Directions for this task: A word-for-word copy of the lines below, starting at the line with "(9.00 s to 10.00 s)" and ending at the last one, is what you should give. Omit every picture.

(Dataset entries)
↓↓↓

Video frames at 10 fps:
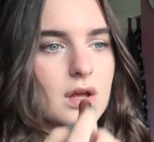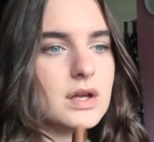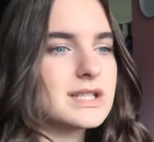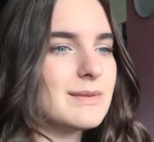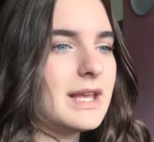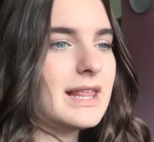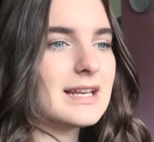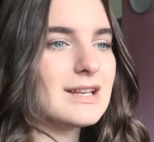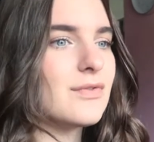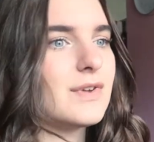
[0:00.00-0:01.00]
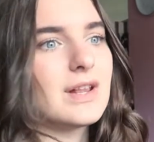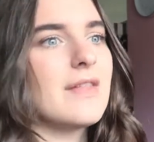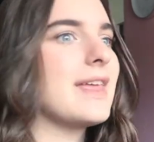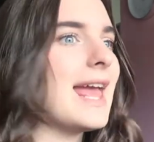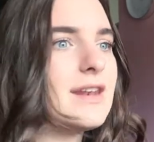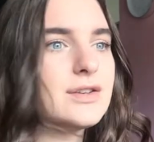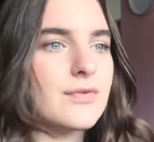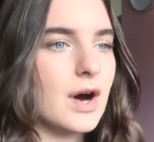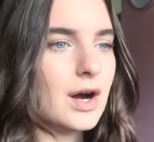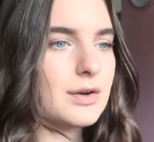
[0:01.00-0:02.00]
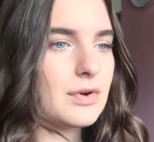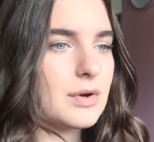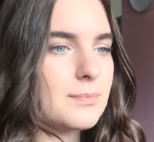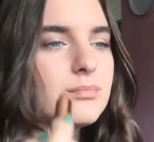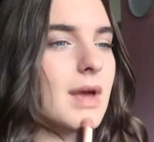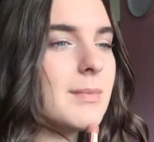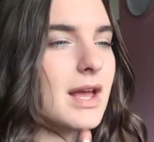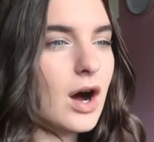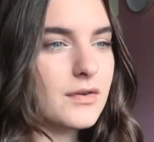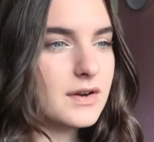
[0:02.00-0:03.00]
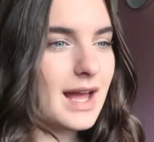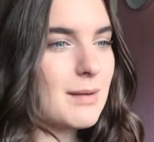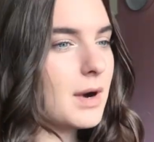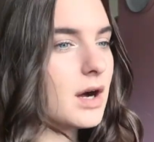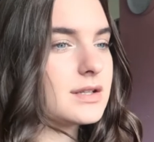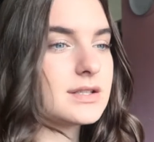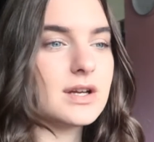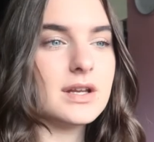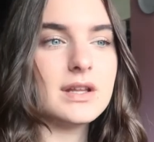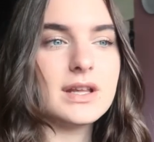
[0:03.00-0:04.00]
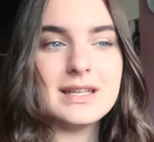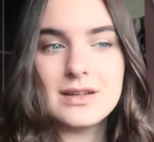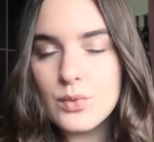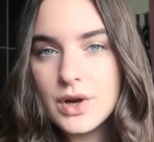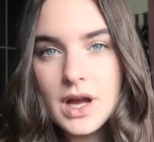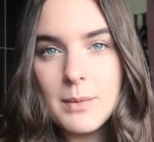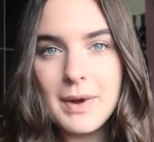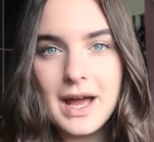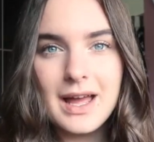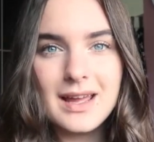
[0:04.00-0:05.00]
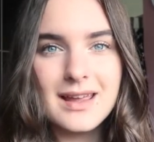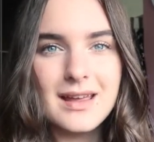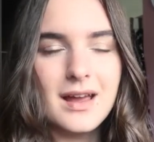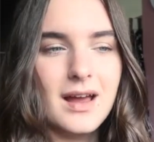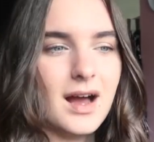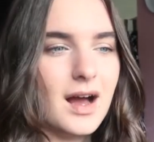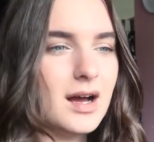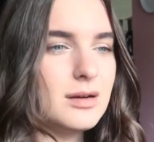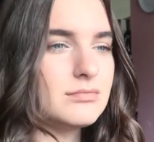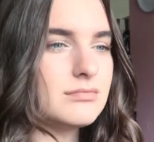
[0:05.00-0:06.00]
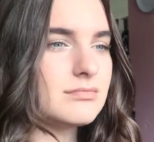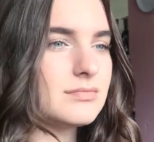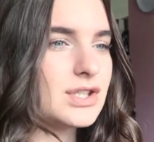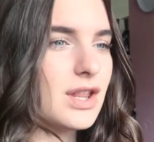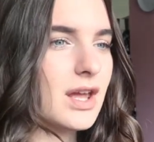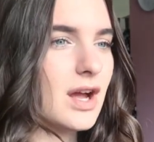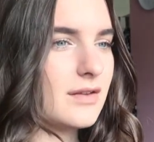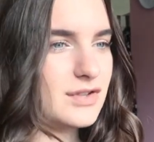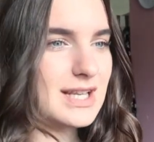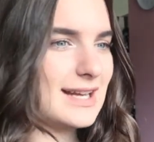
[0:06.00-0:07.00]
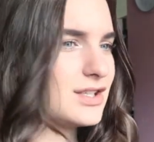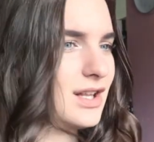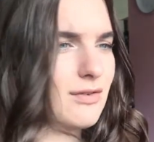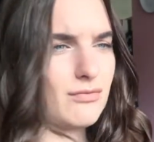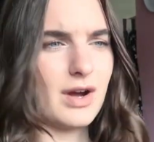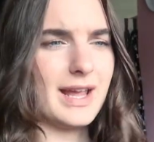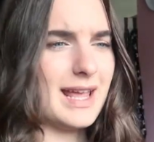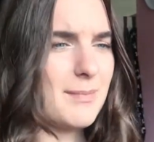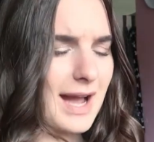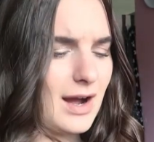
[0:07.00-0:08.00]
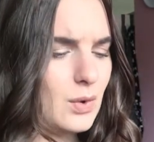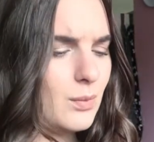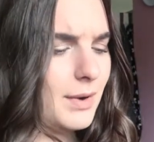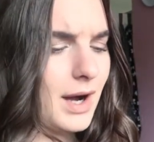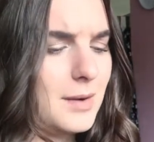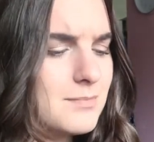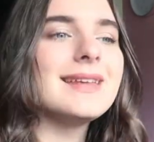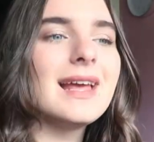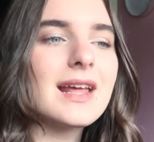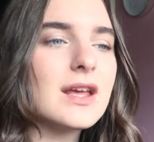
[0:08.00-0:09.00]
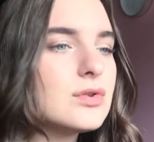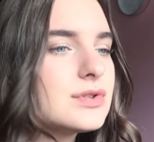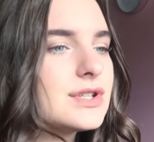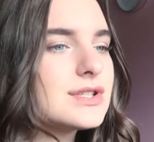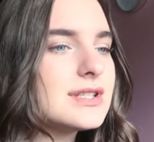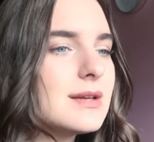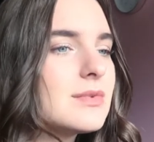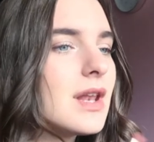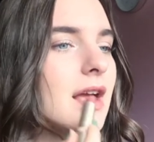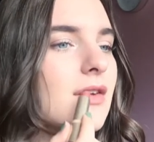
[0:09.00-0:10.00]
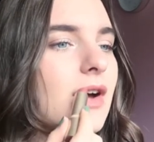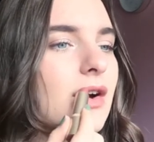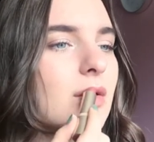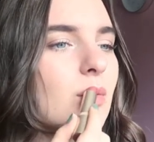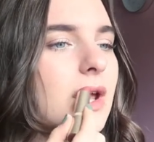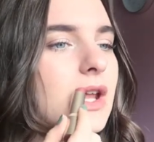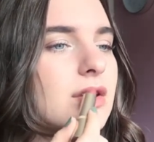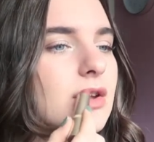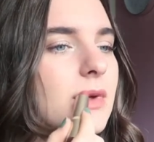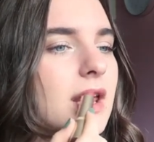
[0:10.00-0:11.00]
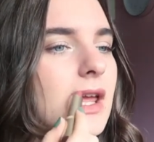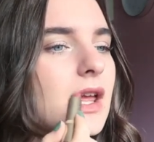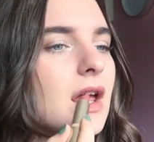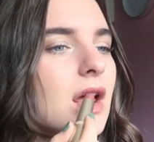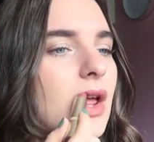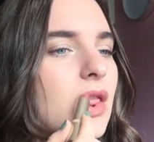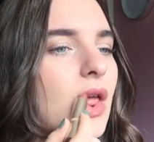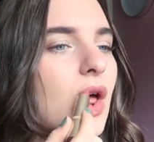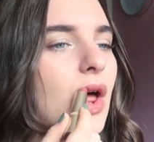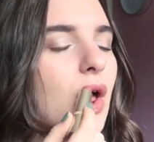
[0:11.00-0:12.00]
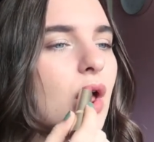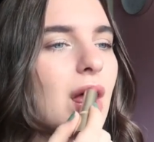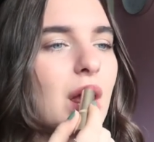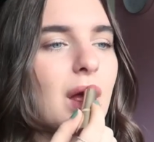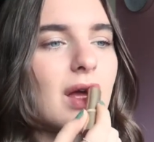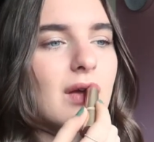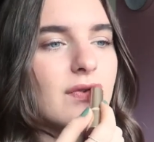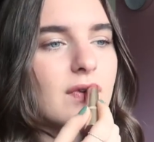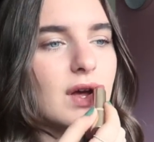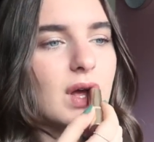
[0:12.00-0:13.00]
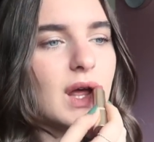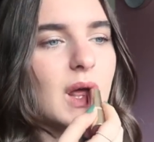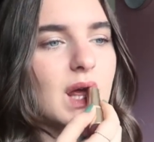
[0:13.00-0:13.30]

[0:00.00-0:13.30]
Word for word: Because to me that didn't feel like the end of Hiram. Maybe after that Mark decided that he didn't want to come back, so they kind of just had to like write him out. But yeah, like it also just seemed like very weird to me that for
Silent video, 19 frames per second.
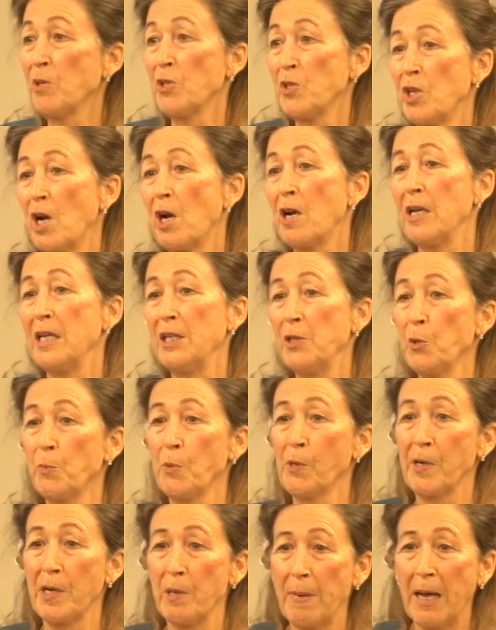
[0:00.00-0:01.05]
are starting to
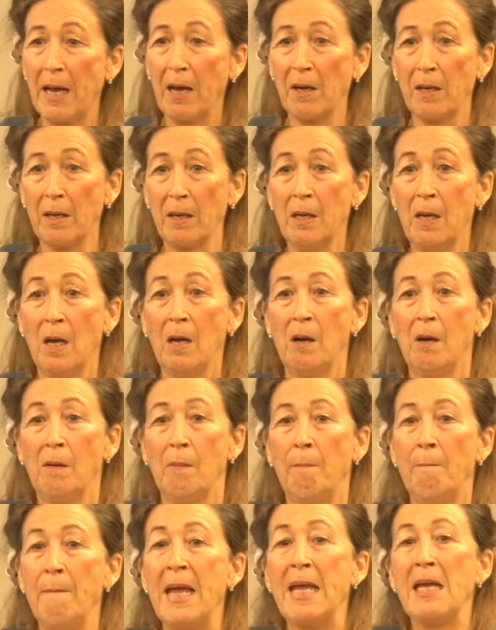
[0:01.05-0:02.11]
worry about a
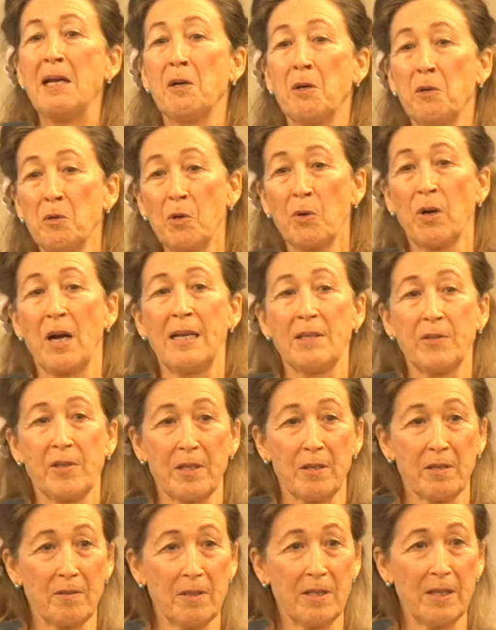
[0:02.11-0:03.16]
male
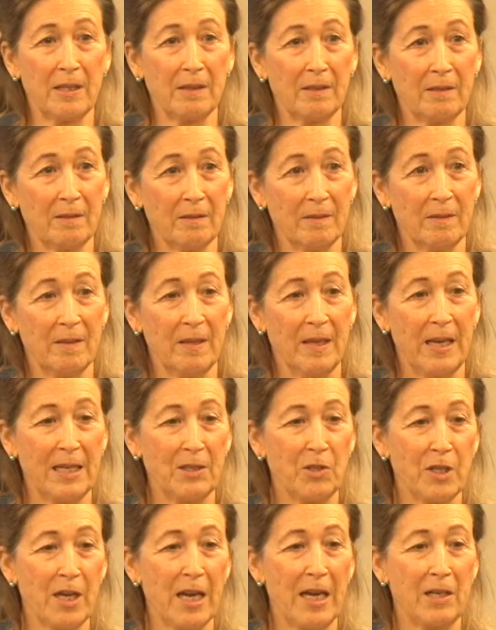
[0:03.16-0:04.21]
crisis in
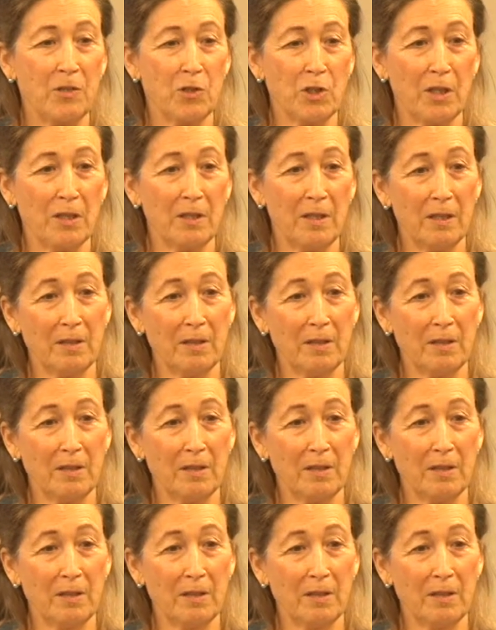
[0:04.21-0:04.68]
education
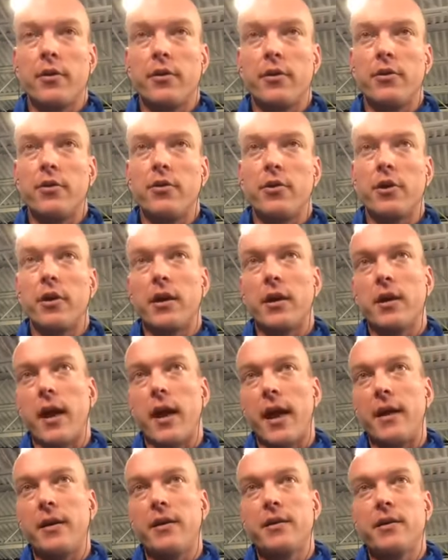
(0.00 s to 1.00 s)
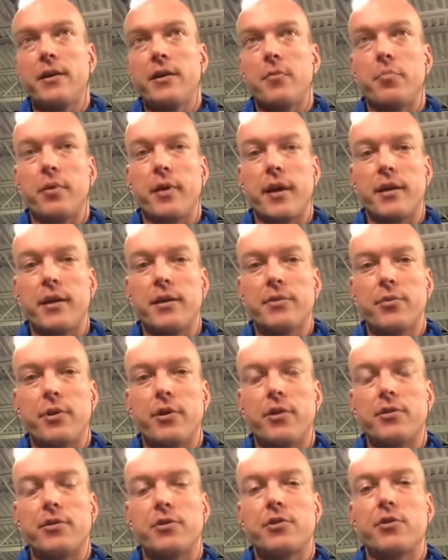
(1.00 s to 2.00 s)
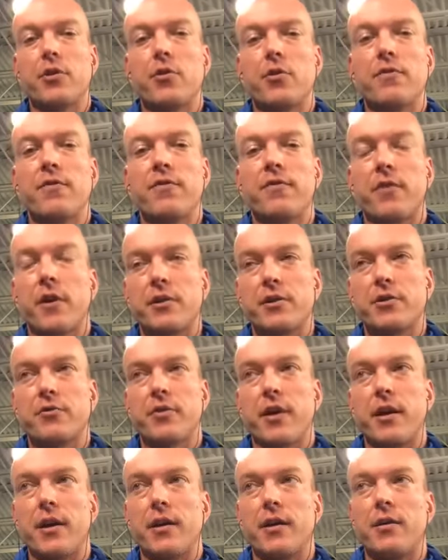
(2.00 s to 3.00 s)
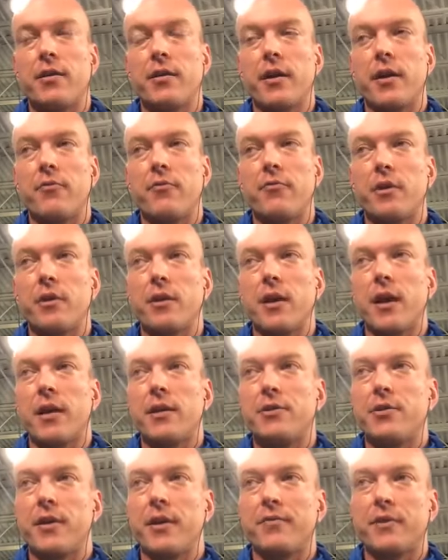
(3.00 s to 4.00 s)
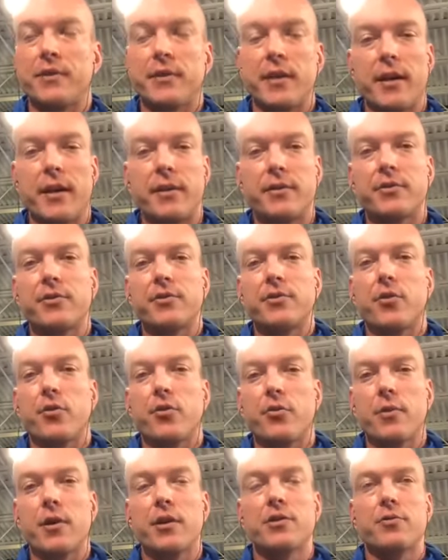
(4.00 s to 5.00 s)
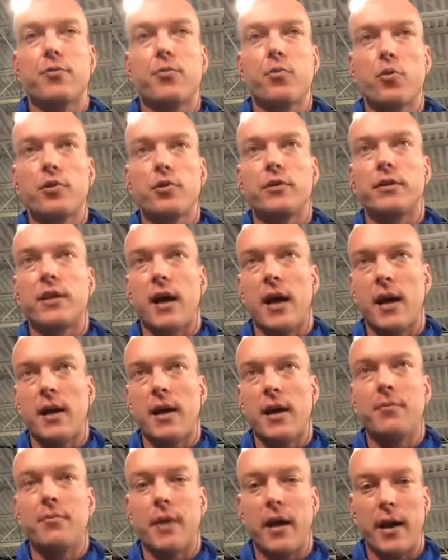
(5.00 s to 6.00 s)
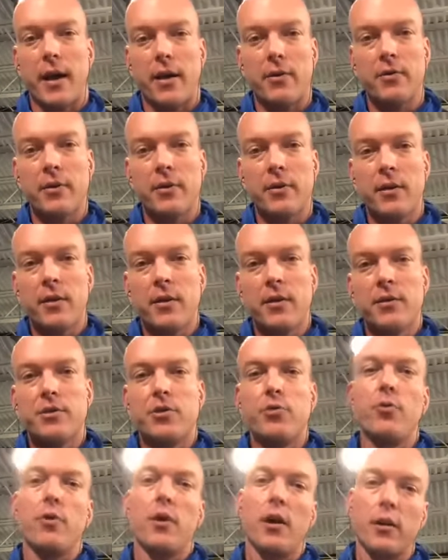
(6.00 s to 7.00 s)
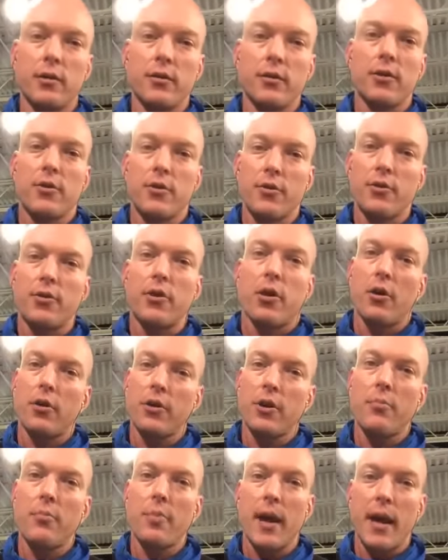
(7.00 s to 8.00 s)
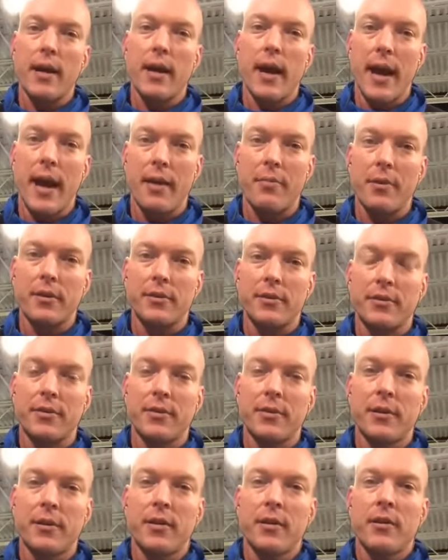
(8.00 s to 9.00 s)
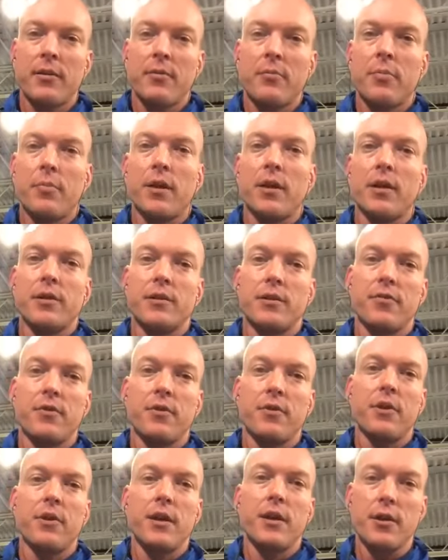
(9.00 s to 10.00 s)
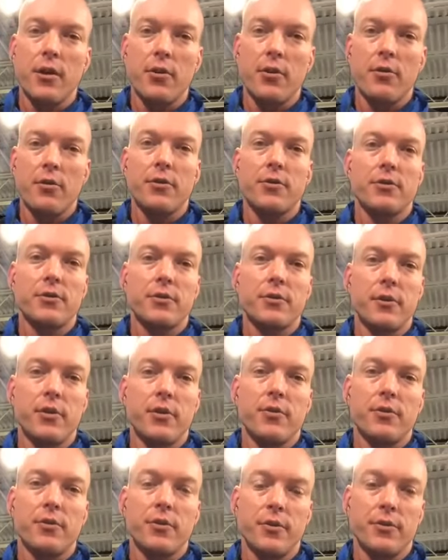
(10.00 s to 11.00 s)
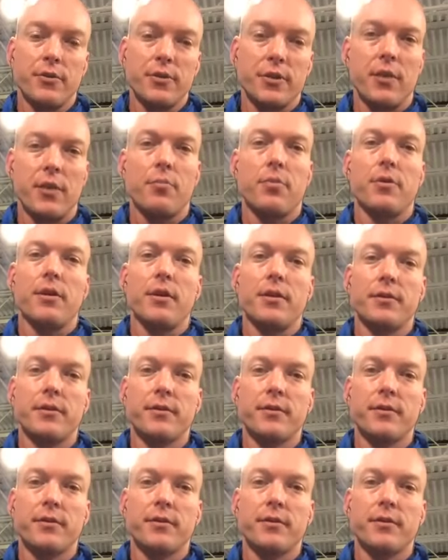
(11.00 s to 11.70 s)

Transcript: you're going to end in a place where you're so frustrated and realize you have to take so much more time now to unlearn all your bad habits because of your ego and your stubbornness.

↑↑↑

Output:
(9.00 s to 10.00 s)
(10.00 s to 11.00 s)
(11.00 s to 11.70 s)

Transcript: you're going to end in a place where you're so frustrated and realize you have to take so much more time now to unlearn all your bad habits because of your ego and your stubbornness.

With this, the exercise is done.